━━ PROVIDED INFORMATION ━━
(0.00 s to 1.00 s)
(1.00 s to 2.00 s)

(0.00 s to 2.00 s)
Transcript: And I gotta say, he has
━━━
━━ PROVIDED INFORMATION ━━
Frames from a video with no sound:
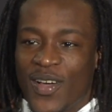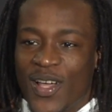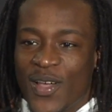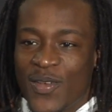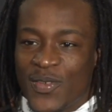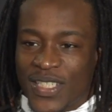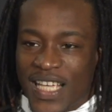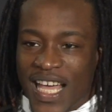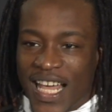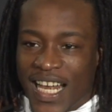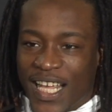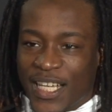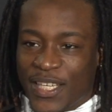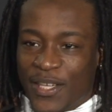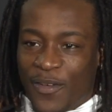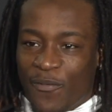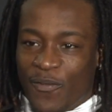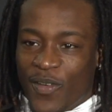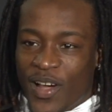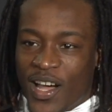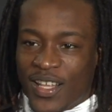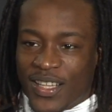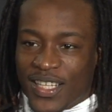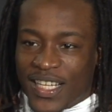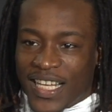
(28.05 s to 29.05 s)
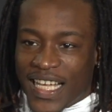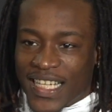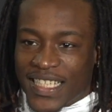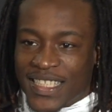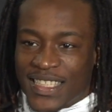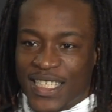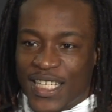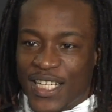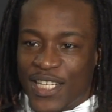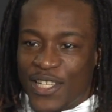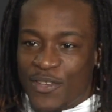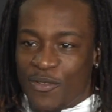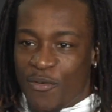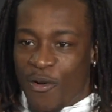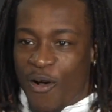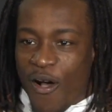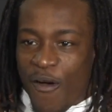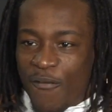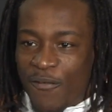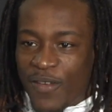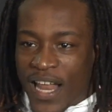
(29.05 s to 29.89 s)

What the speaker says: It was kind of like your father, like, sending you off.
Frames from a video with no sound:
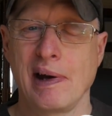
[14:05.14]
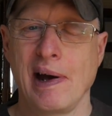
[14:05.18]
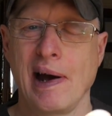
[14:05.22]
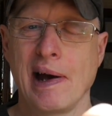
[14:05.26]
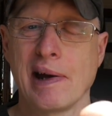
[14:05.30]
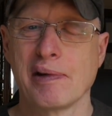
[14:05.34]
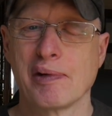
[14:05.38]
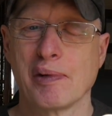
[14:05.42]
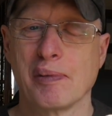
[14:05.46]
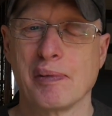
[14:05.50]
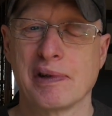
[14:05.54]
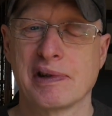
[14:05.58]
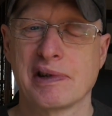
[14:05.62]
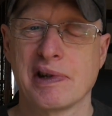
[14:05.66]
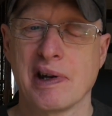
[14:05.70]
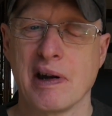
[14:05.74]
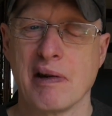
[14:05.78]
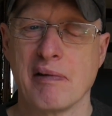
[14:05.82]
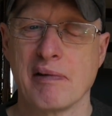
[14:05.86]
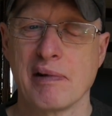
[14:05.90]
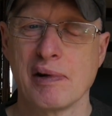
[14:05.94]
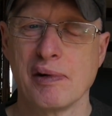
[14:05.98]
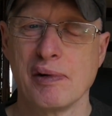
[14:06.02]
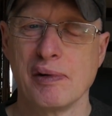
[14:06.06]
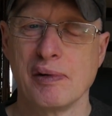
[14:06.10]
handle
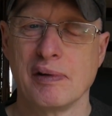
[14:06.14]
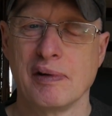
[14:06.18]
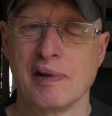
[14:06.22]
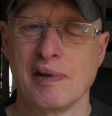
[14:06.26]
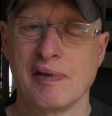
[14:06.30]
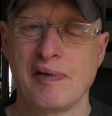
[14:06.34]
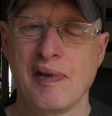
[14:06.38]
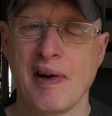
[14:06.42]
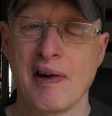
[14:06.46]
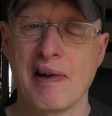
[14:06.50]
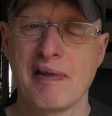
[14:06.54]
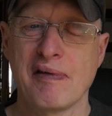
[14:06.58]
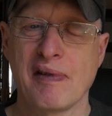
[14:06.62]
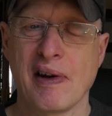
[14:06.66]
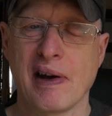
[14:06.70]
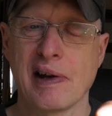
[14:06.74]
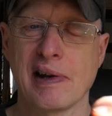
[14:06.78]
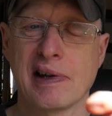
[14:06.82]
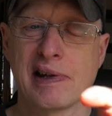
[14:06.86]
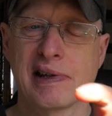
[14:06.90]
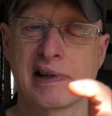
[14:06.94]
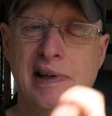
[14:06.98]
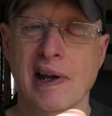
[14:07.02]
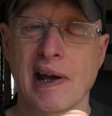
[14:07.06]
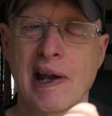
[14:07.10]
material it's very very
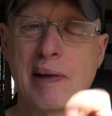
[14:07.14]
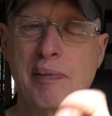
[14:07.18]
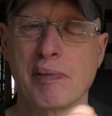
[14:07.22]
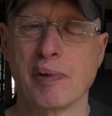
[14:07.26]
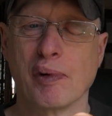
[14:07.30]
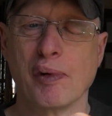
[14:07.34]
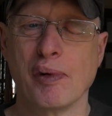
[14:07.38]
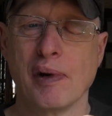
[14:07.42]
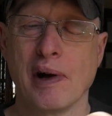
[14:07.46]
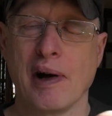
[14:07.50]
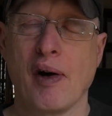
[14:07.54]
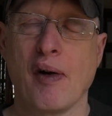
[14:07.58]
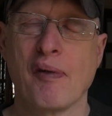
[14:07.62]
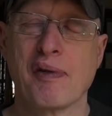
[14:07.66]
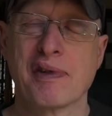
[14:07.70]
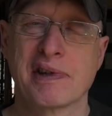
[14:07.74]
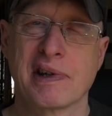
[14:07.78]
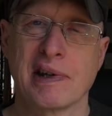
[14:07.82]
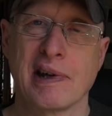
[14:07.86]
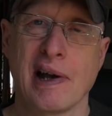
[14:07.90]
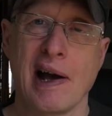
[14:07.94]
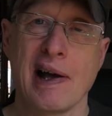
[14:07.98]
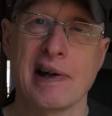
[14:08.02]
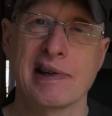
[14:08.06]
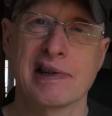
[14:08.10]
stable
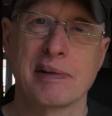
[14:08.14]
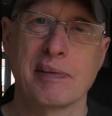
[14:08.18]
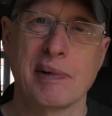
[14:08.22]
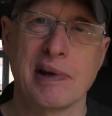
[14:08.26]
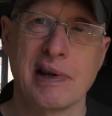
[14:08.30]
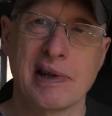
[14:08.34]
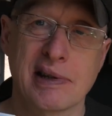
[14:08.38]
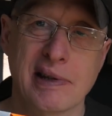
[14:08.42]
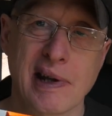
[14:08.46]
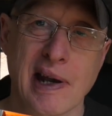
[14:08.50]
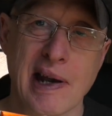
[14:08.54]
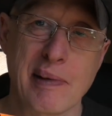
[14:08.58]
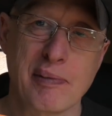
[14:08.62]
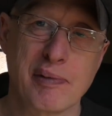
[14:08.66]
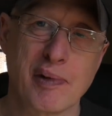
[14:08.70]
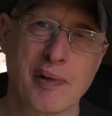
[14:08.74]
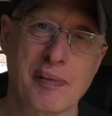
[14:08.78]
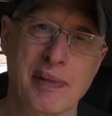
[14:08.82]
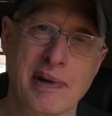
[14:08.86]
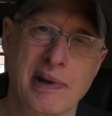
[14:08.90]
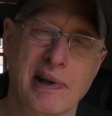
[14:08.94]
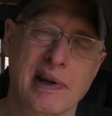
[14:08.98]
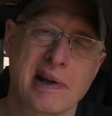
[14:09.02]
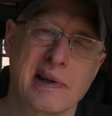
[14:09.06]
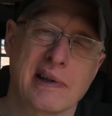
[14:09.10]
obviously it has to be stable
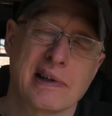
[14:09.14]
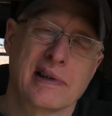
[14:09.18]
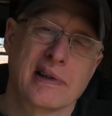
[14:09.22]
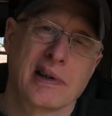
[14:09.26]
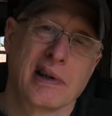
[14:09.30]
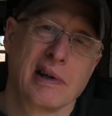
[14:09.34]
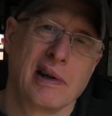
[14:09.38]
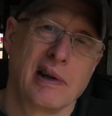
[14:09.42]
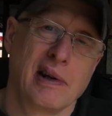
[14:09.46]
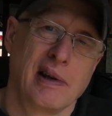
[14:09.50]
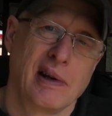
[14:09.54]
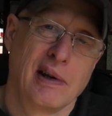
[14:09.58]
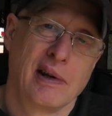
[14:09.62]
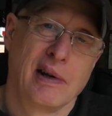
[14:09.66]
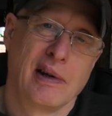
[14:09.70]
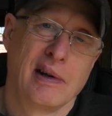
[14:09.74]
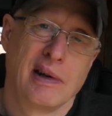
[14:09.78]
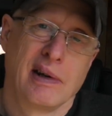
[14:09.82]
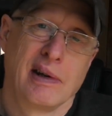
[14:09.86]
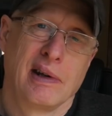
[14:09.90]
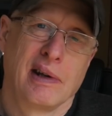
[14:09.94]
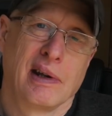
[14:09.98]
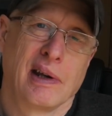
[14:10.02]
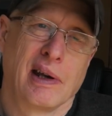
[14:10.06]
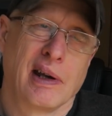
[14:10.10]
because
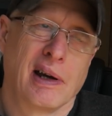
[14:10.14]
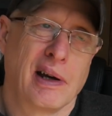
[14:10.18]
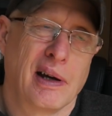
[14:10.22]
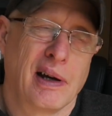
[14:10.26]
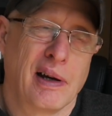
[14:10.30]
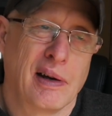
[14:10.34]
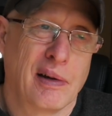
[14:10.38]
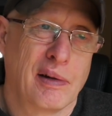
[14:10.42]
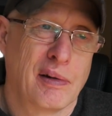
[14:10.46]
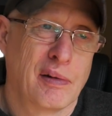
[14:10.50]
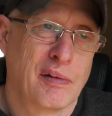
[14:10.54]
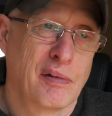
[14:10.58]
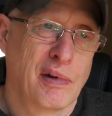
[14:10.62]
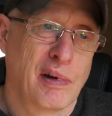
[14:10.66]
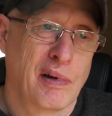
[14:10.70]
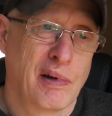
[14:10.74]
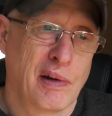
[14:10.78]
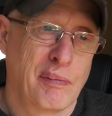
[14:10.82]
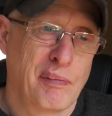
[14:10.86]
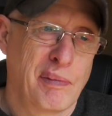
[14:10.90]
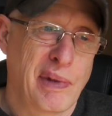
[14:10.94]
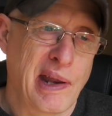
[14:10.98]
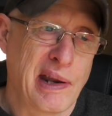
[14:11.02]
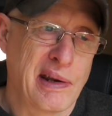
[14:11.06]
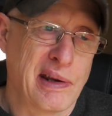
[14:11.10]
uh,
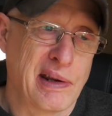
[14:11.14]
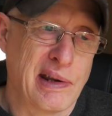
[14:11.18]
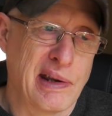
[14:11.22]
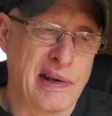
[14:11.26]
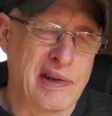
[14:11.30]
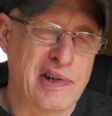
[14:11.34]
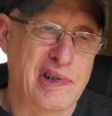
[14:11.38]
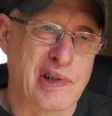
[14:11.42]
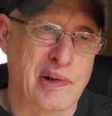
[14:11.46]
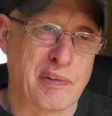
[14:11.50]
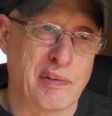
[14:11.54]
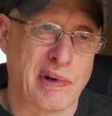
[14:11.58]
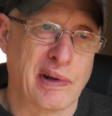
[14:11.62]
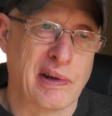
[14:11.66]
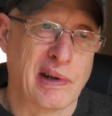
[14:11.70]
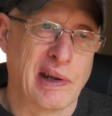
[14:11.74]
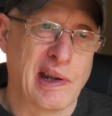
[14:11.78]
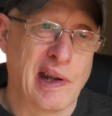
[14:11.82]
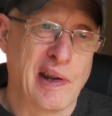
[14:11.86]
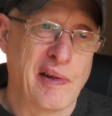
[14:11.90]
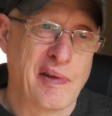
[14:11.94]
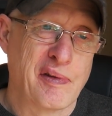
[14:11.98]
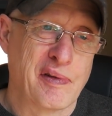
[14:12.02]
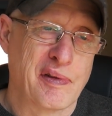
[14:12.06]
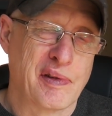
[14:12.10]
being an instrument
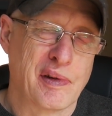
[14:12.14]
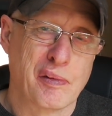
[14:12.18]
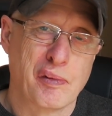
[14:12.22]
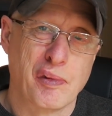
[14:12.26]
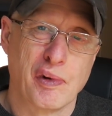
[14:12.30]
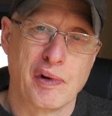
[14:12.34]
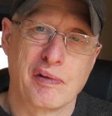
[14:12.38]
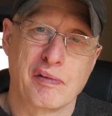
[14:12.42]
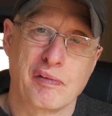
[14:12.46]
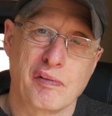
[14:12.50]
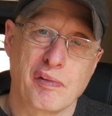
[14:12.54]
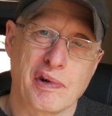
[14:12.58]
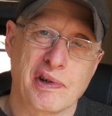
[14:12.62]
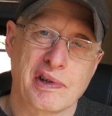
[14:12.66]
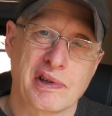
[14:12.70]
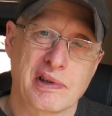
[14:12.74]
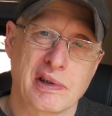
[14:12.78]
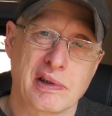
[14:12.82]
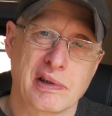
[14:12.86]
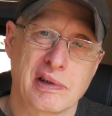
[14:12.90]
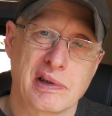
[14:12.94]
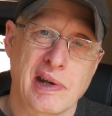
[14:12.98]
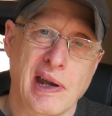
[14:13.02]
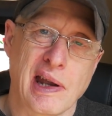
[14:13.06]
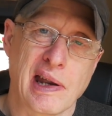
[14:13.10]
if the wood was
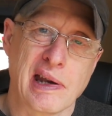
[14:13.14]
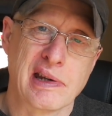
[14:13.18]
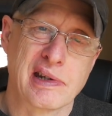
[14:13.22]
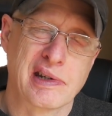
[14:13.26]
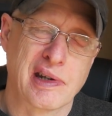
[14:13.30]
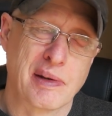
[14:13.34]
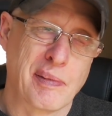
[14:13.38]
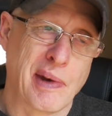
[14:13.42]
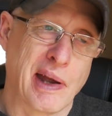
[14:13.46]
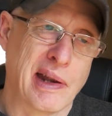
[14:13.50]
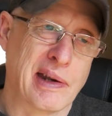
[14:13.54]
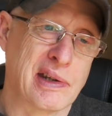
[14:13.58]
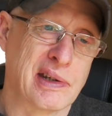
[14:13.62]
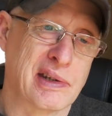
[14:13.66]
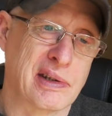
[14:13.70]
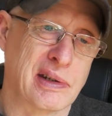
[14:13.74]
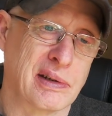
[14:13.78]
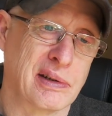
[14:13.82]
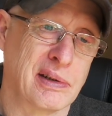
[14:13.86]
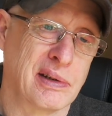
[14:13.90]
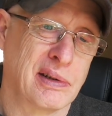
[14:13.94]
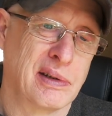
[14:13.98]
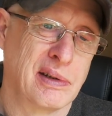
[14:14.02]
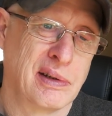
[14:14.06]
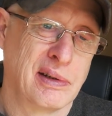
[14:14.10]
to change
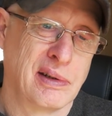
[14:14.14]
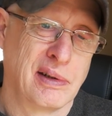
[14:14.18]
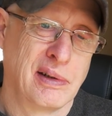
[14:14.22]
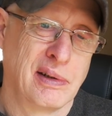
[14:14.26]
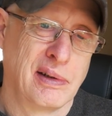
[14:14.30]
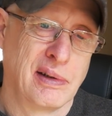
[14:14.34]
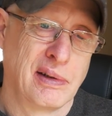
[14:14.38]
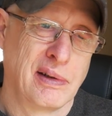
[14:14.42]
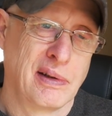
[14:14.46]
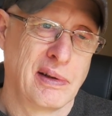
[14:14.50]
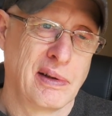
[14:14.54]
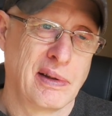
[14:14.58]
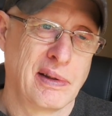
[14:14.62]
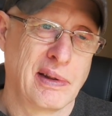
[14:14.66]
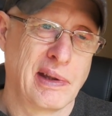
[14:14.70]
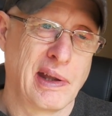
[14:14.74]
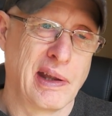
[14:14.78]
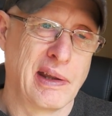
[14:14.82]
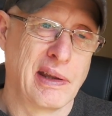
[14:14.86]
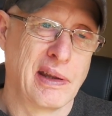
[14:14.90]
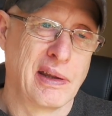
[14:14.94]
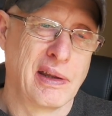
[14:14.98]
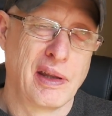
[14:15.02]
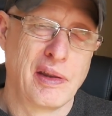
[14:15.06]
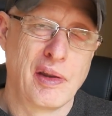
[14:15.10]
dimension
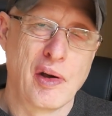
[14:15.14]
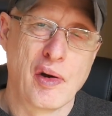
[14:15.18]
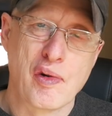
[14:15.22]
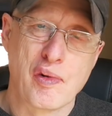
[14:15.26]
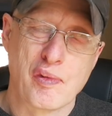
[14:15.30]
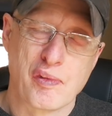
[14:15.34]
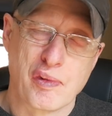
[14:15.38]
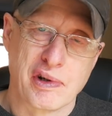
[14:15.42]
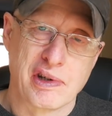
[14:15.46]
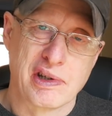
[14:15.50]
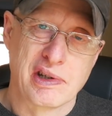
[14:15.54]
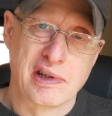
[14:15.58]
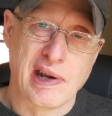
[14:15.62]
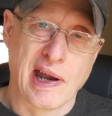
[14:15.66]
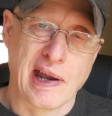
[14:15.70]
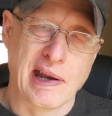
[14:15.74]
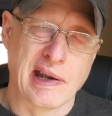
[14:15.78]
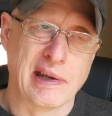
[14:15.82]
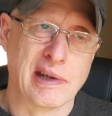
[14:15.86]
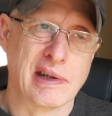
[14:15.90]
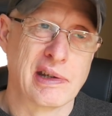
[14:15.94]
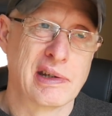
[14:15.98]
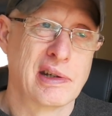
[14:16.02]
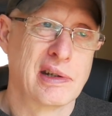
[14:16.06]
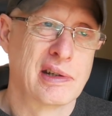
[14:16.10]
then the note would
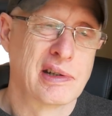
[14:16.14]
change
━━━
### TASK DETAILS:
The entries above hold the needed span. Transcribe exactly the lines from the one with "(0.00 s to 1.00 s)" to the one with "Transcript: And I gotta say, he has", both included.

### RESULT:
(0.00 s to 1.00 s)
(1.00 s to 2.00 s)

(0.00 s to 2.00 s)
Transcript: And I gotta say, he has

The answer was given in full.